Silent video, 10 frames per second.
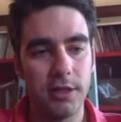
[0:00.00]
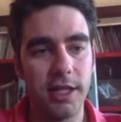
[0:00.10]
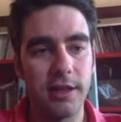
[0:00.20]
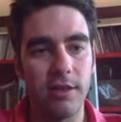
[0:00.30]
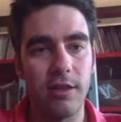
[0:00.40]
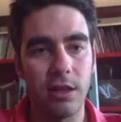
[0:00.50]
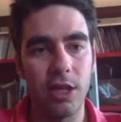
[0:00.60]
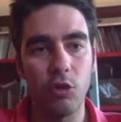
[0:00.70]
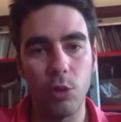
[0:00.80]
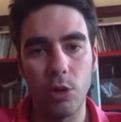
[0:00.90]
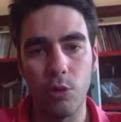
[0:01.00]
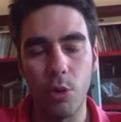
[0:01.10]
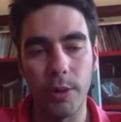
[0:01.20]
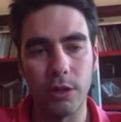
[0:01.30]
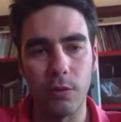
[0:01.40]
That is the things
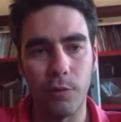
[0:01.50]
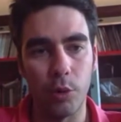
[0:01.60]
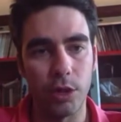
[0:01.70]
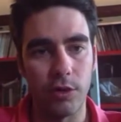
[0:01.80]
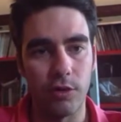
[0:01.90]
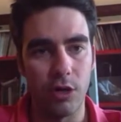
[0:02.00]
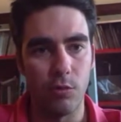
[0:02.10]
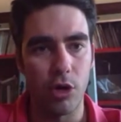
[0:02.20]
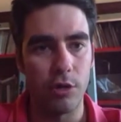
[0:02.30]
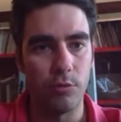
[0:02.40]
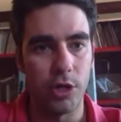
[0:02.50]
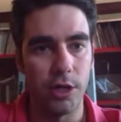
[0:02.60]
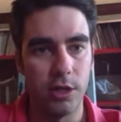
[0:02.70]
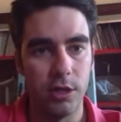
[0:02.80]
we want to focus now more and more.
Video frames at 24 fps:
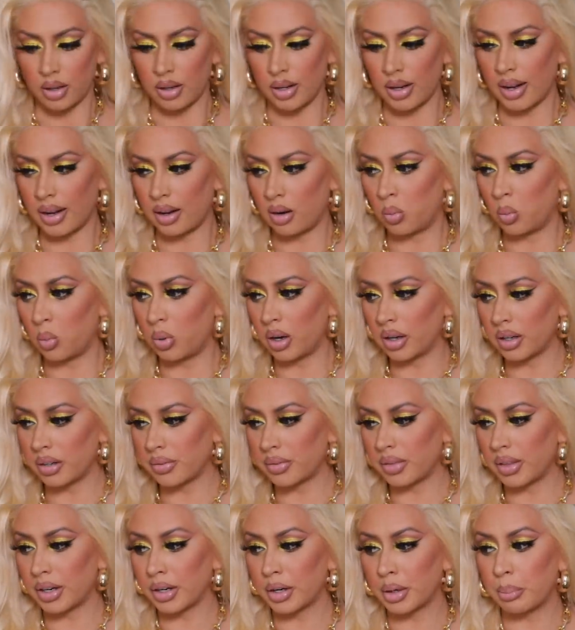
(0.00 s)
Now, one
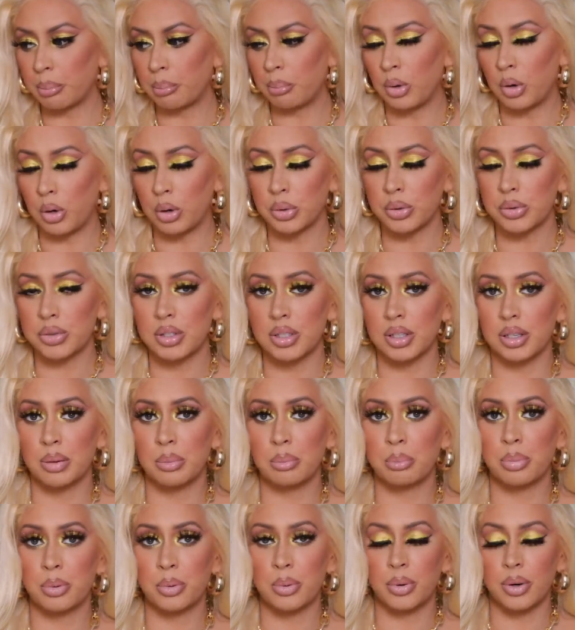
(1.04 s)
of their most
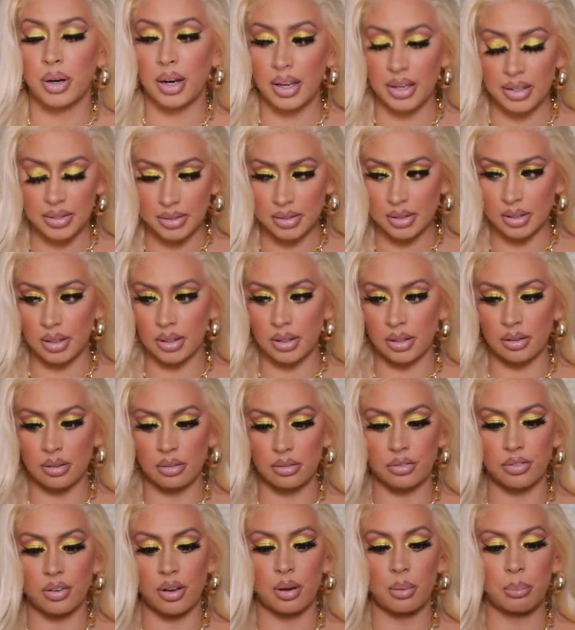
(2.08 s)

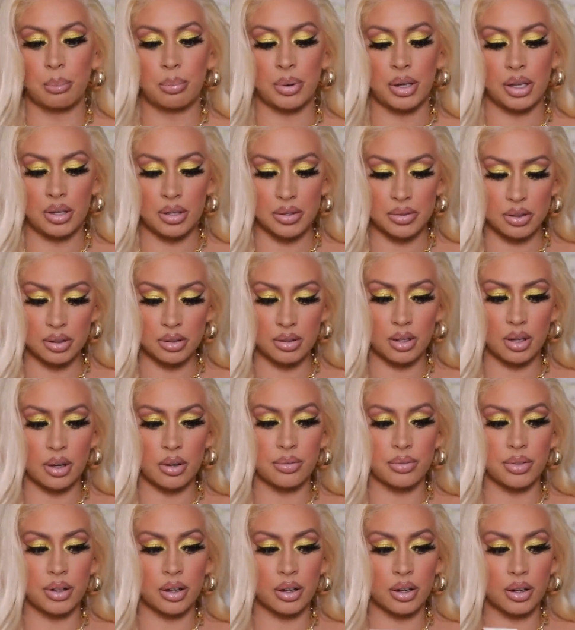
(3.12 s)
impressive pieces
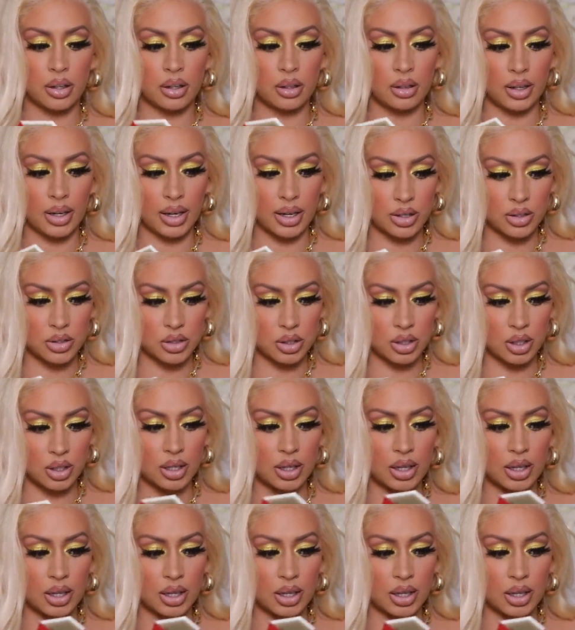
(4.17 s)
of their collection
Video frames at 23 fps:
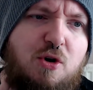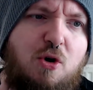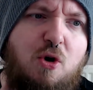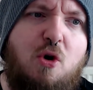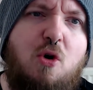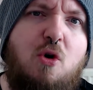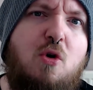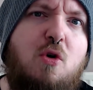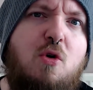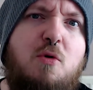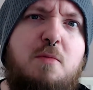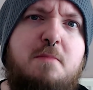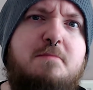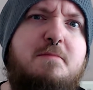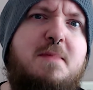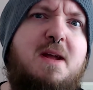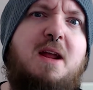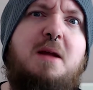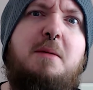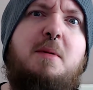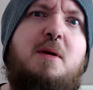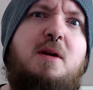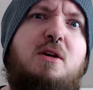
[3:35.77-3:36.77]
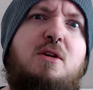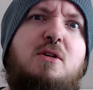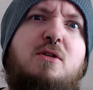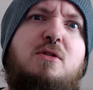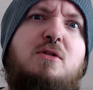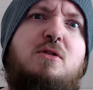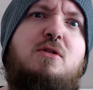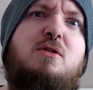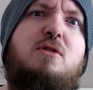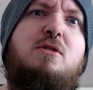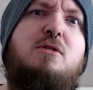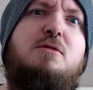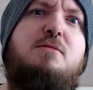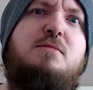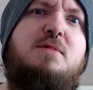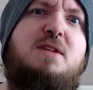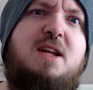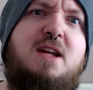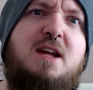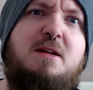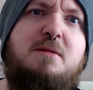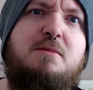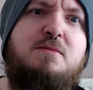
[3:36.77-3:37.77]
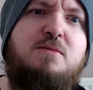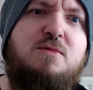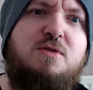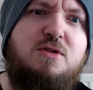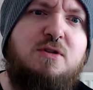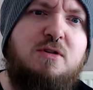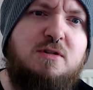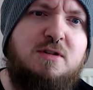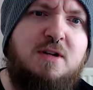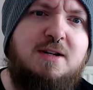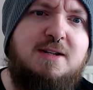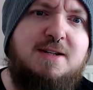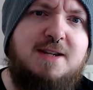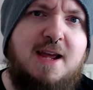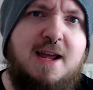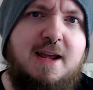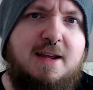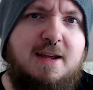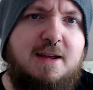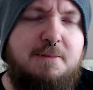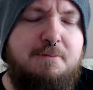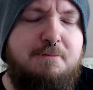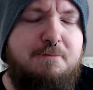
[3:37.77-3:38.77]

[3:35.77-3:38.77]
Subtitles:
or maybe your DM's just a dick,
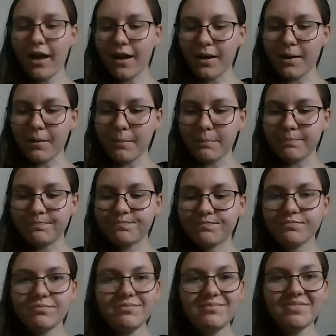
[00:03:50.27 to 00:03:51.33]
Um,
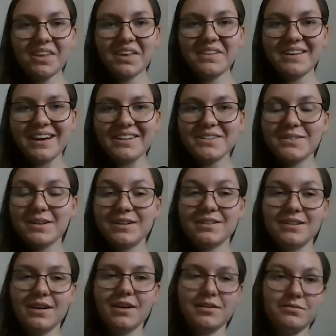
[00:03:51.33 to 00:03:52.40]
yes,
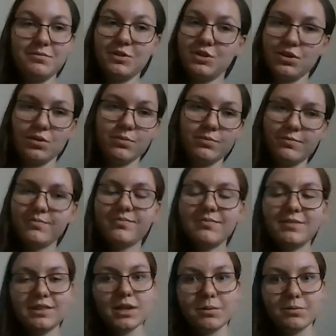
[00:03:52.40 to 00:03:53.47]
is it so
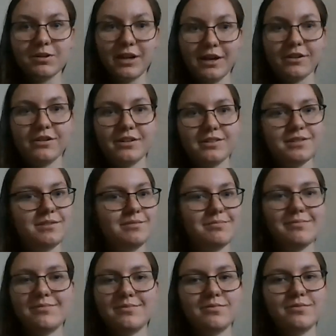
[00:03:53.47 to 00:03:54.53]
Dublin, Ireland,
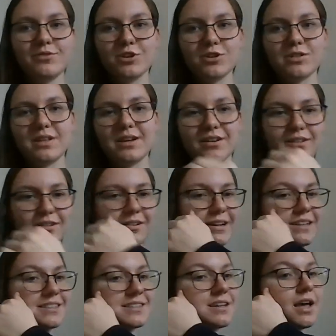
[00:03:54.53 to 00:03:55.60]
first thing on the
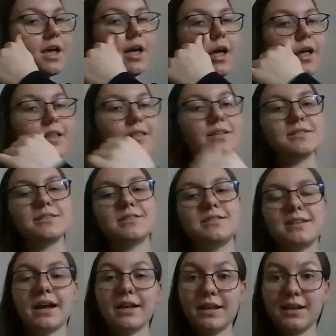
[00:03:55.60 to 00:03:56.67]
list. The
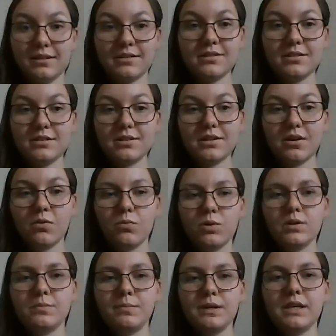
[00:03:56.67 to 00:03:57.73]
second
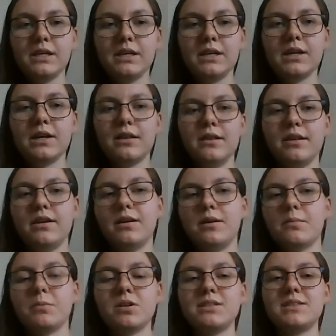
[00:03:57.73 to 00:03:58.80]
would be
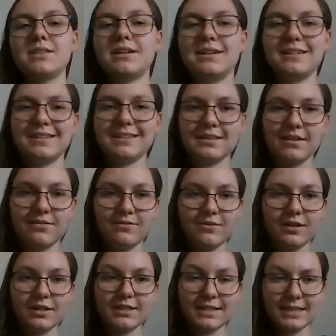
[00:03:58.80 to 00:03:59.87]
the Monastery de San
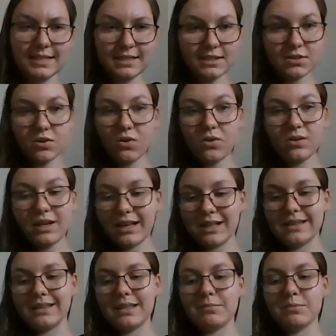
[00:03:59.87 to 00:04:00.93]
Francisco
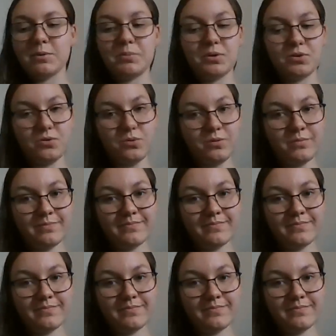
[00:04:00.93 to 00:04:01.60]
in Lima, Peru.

### The task
Exactly and only the lines from the top of the records down to the line containing "Video frames at 23" should be transcribed, please, without the pictures.

### Answer space
Silent video, 10 frames per second.
[0:00.00]
[0:00.10]
[0:00.20]
[0:00.30]
[0:00.40]
[0:00.50]
[0:00.60]
[0:00.70]
[0:00.80]
[0:00.90]
[0:01.00]
[0:01.10]
[0:01.20]
[0:01.30]
[0:01.40]
That is the things
[0:01.50]
[0:01.60]
[0:01.70]
[0:01.80]
[0:01.90]
[0:02.00]
[0:02.10]
[0:02.20]
[0:02.30]
[0:02.40]
[0:02.50]
[0:02.60]
[0:02.70]
[0:02.80]
we want to focus now more and more.
Video frames at 24 fps:
(0.00 s)
Now, one
(1.04 s)
of their most
(2.08 s)

(3.12 s)
impressive pieces
(4.17 s)
of their collection
Video frames at 23 fps:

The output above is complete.